▸ Given records:

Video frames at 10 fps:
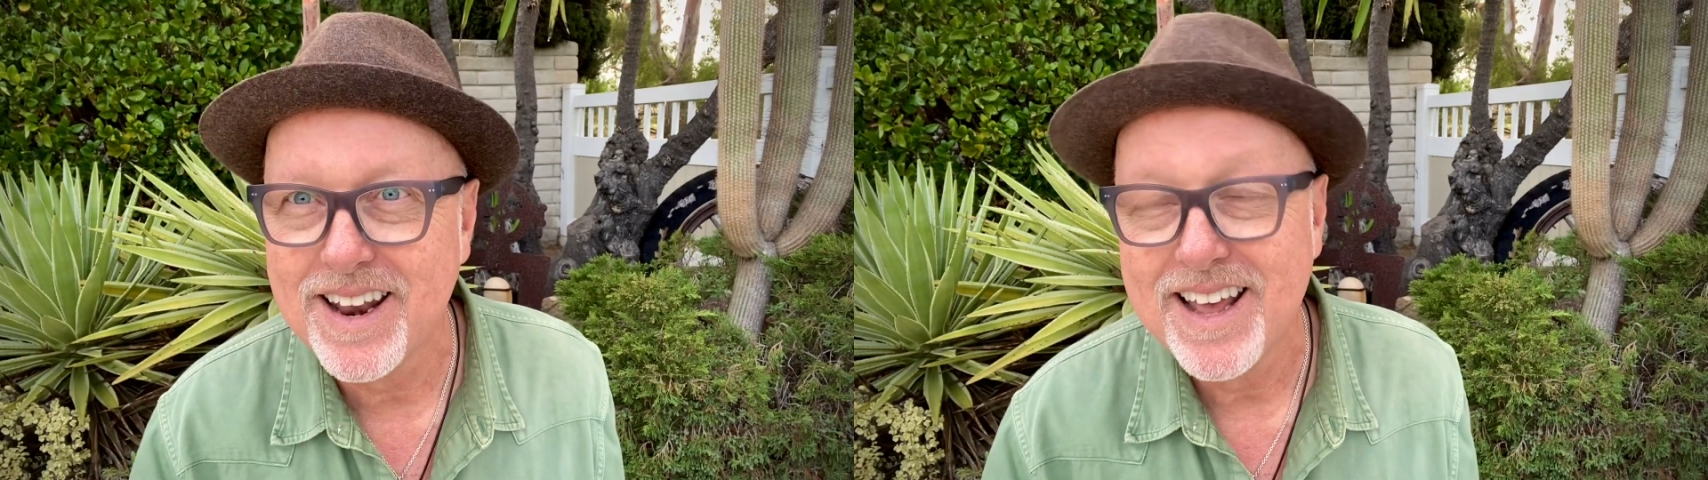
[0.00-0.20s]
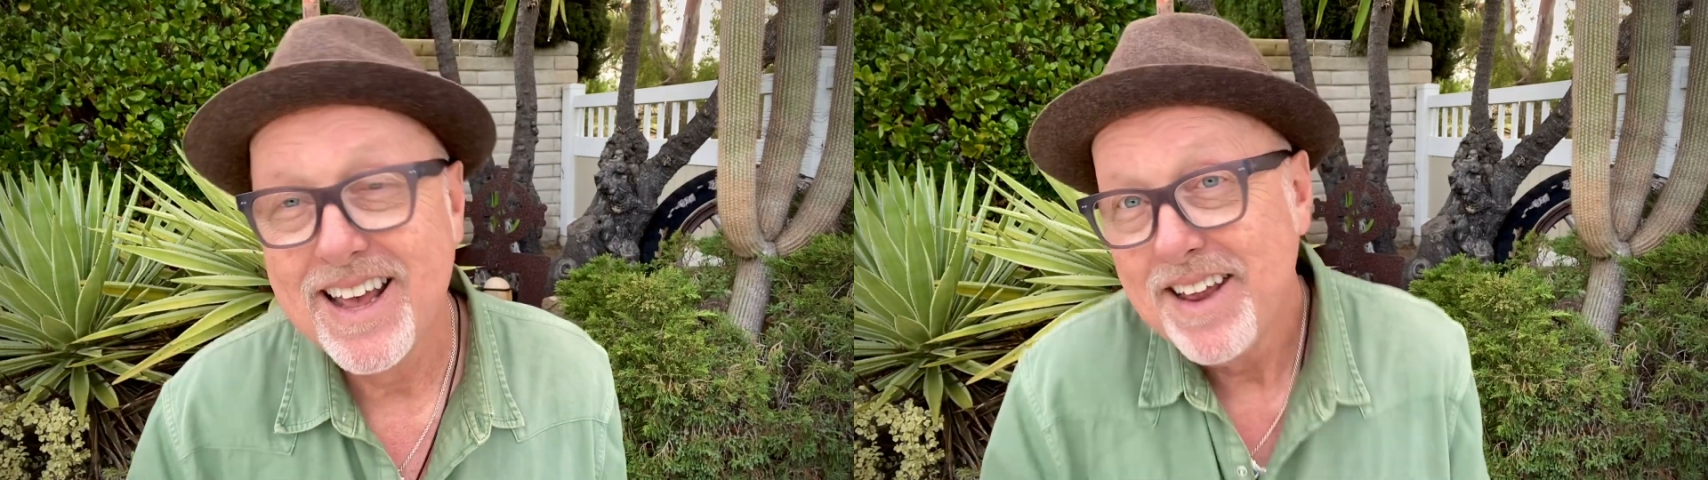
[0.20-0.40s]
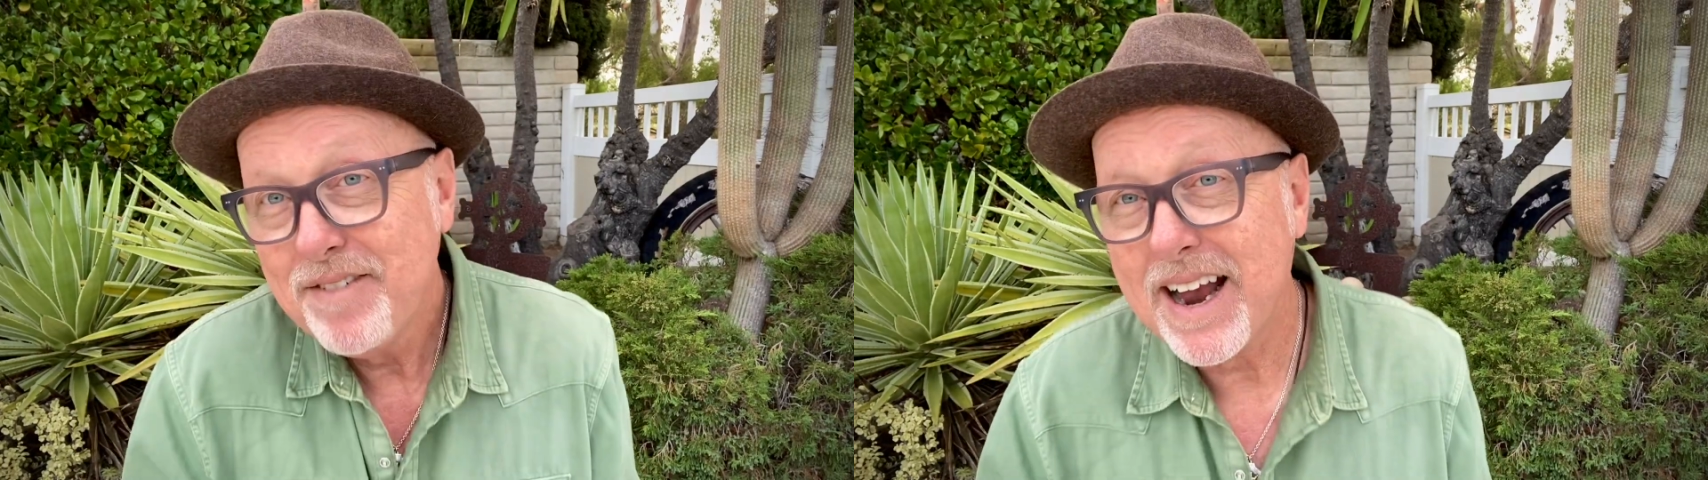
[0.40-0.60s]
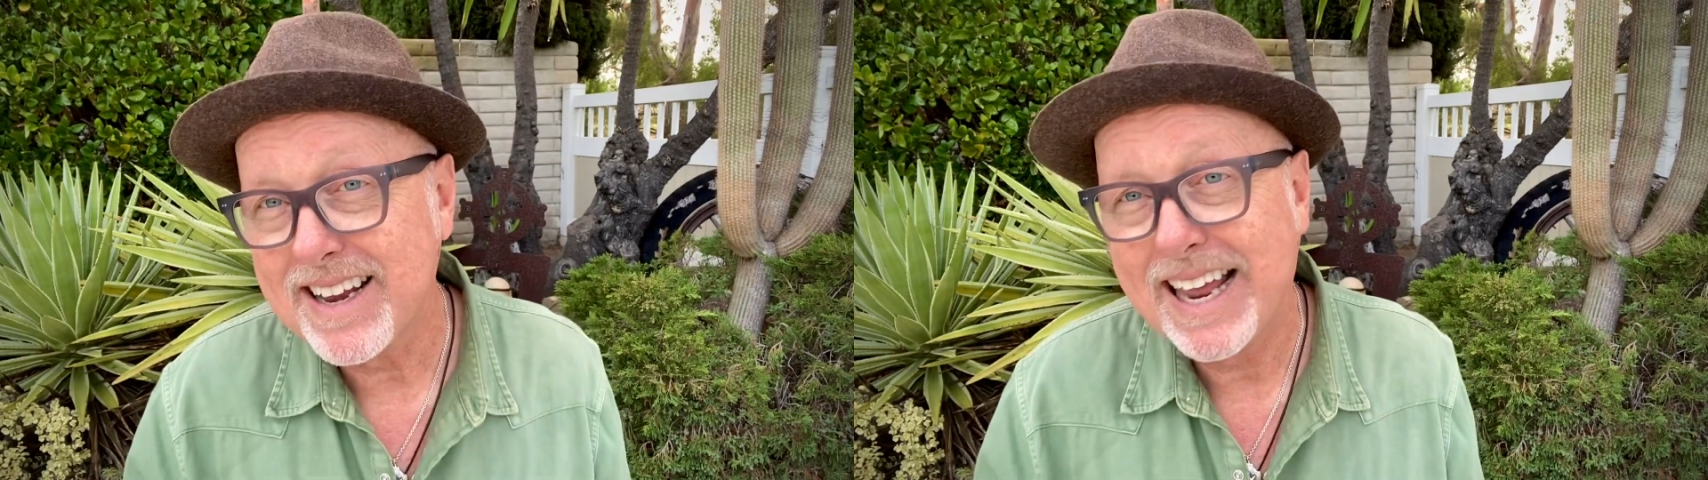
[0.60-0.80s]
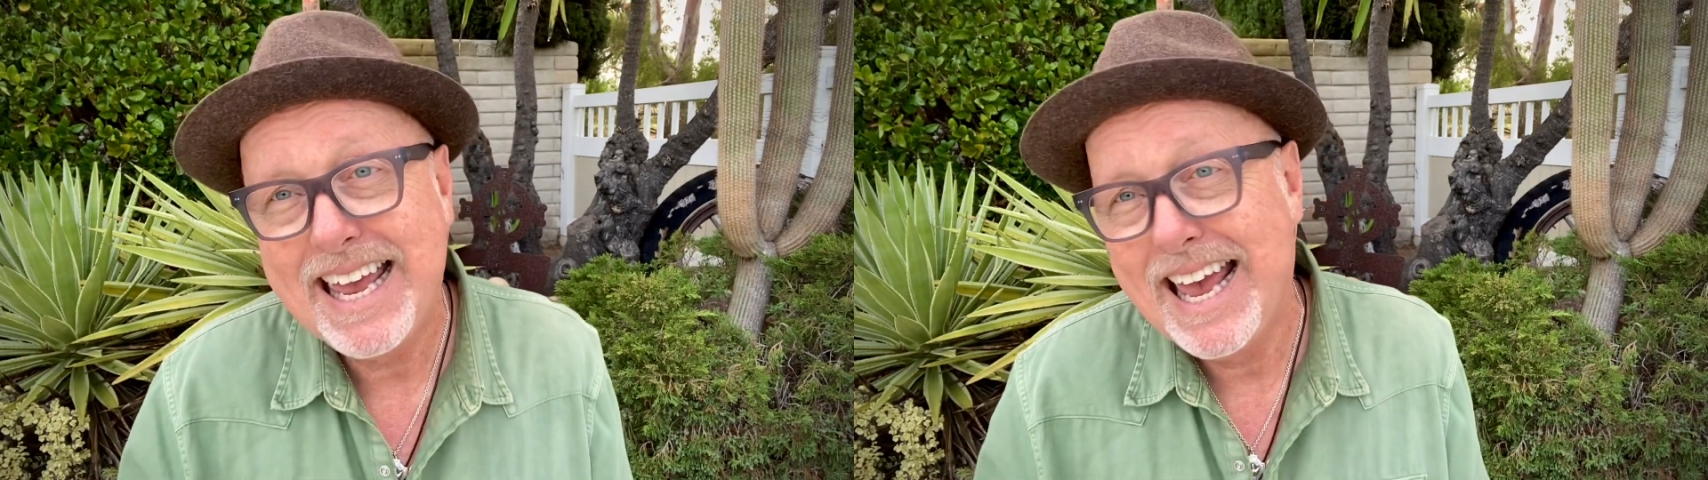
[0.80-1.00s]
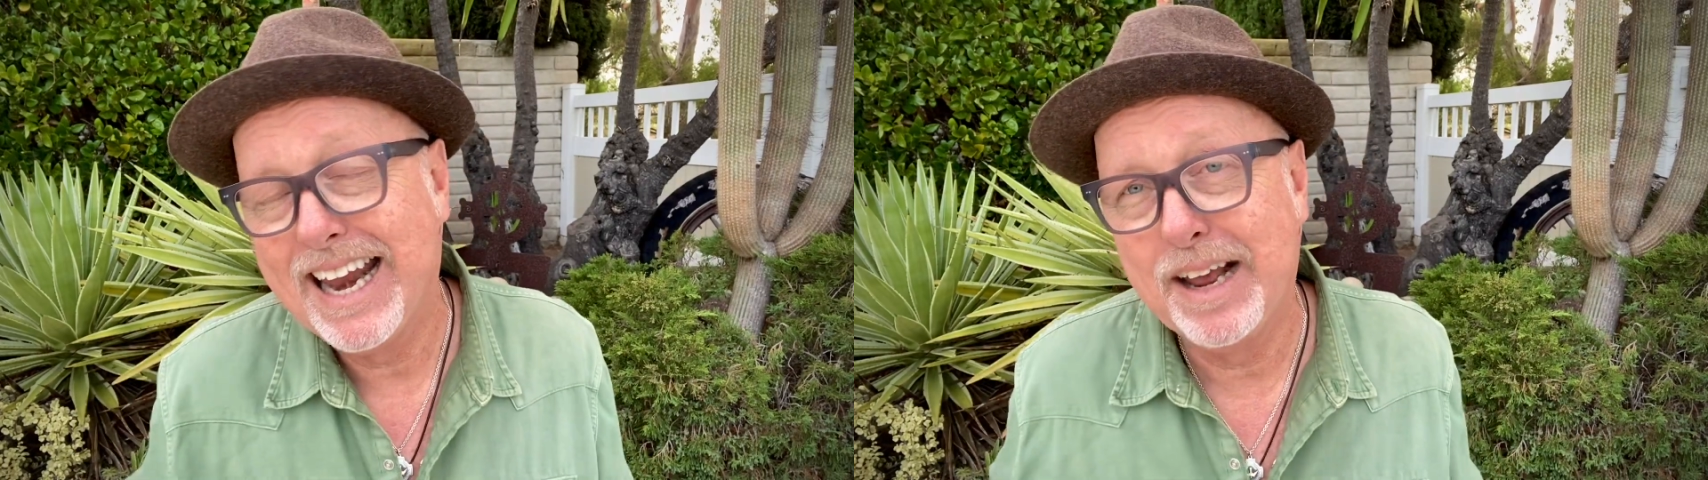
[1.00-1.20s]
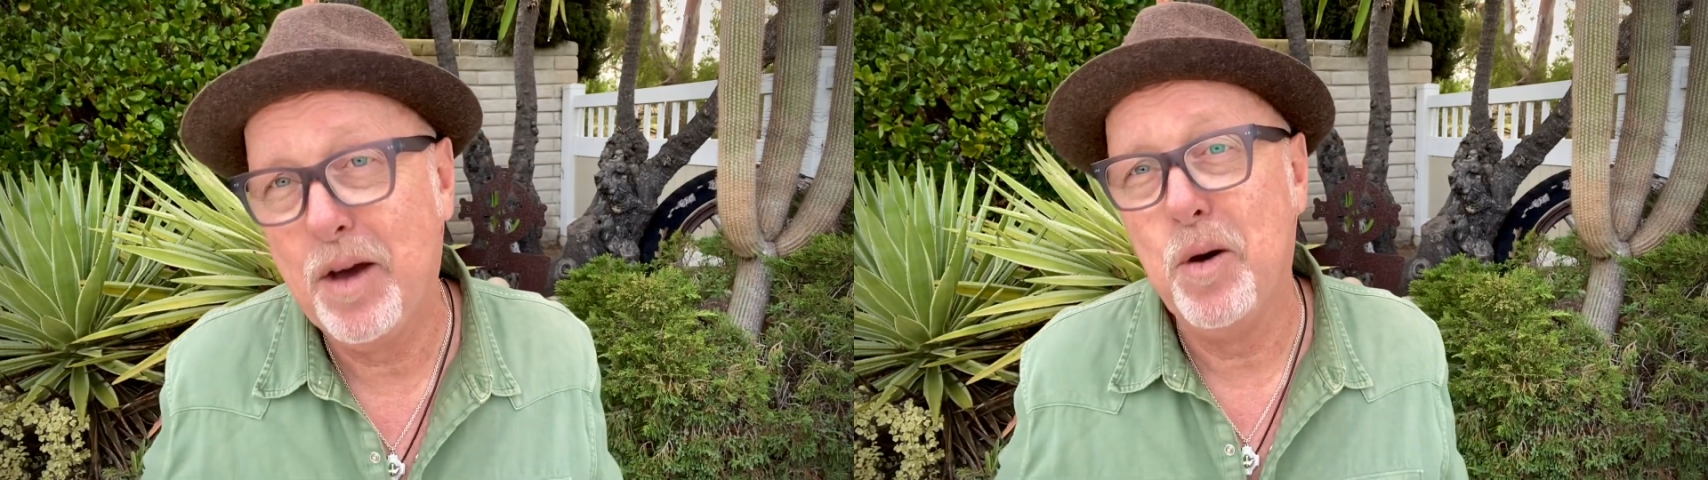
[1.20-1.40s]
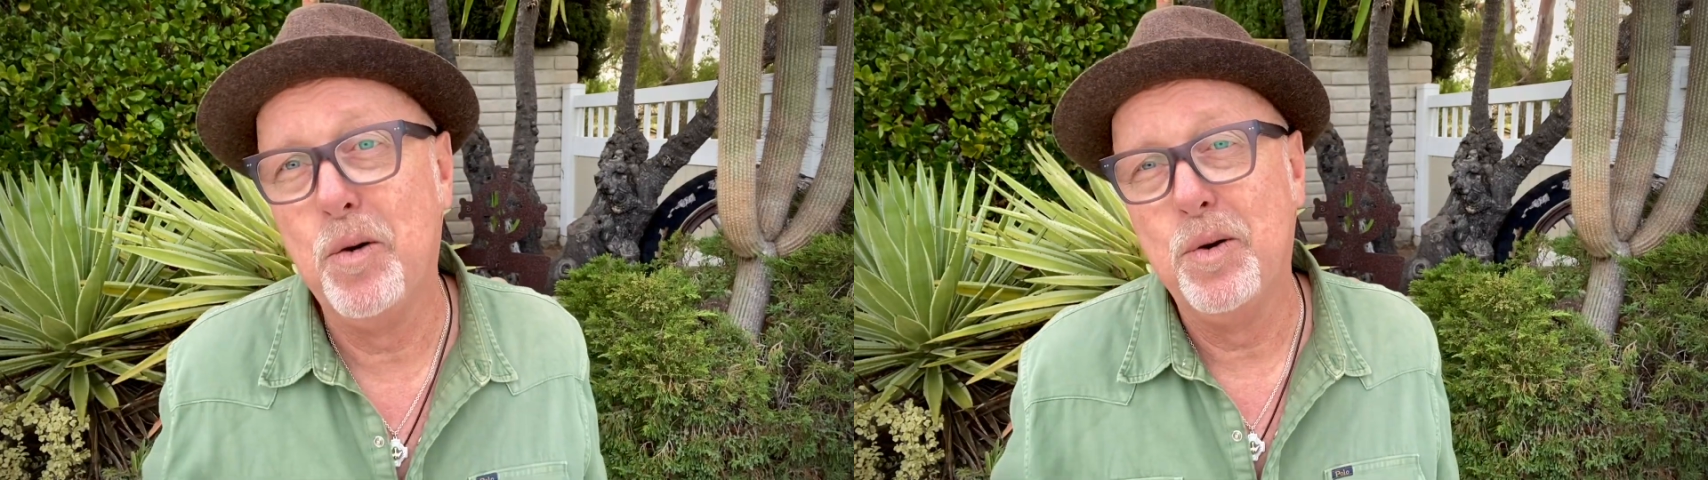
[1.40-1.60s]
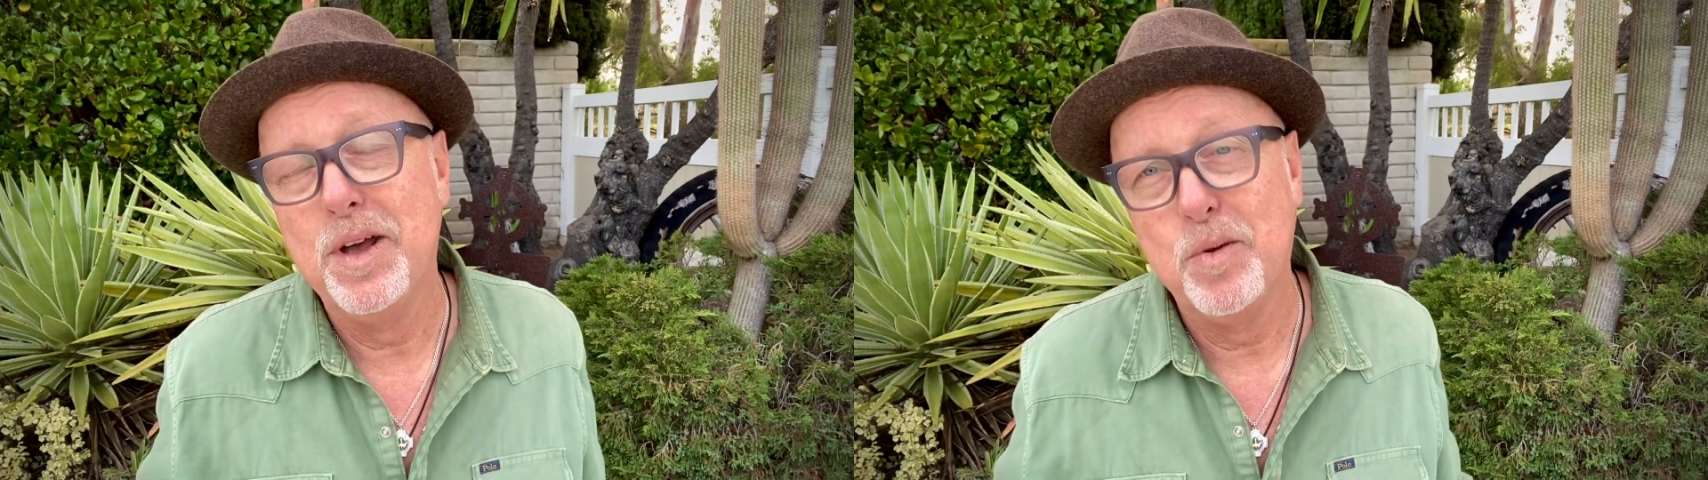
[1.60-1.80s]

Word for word: In fact, I can't go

▸ Task brief: When you write out the data, keep every line exact and drop the pictures.

▸ Problem solution:
Video frames at 10 fps:
[0.00-0.20s]
[0.20-0.40s]
[0.40-0.60s]
[0.60-0.80s]
[0.80-1.00s]
[1.00-1.20s]
[1.20-1.40s]
[1.40-1.60s]
[1.60-1.80s]

Word for word: In fact, I can't go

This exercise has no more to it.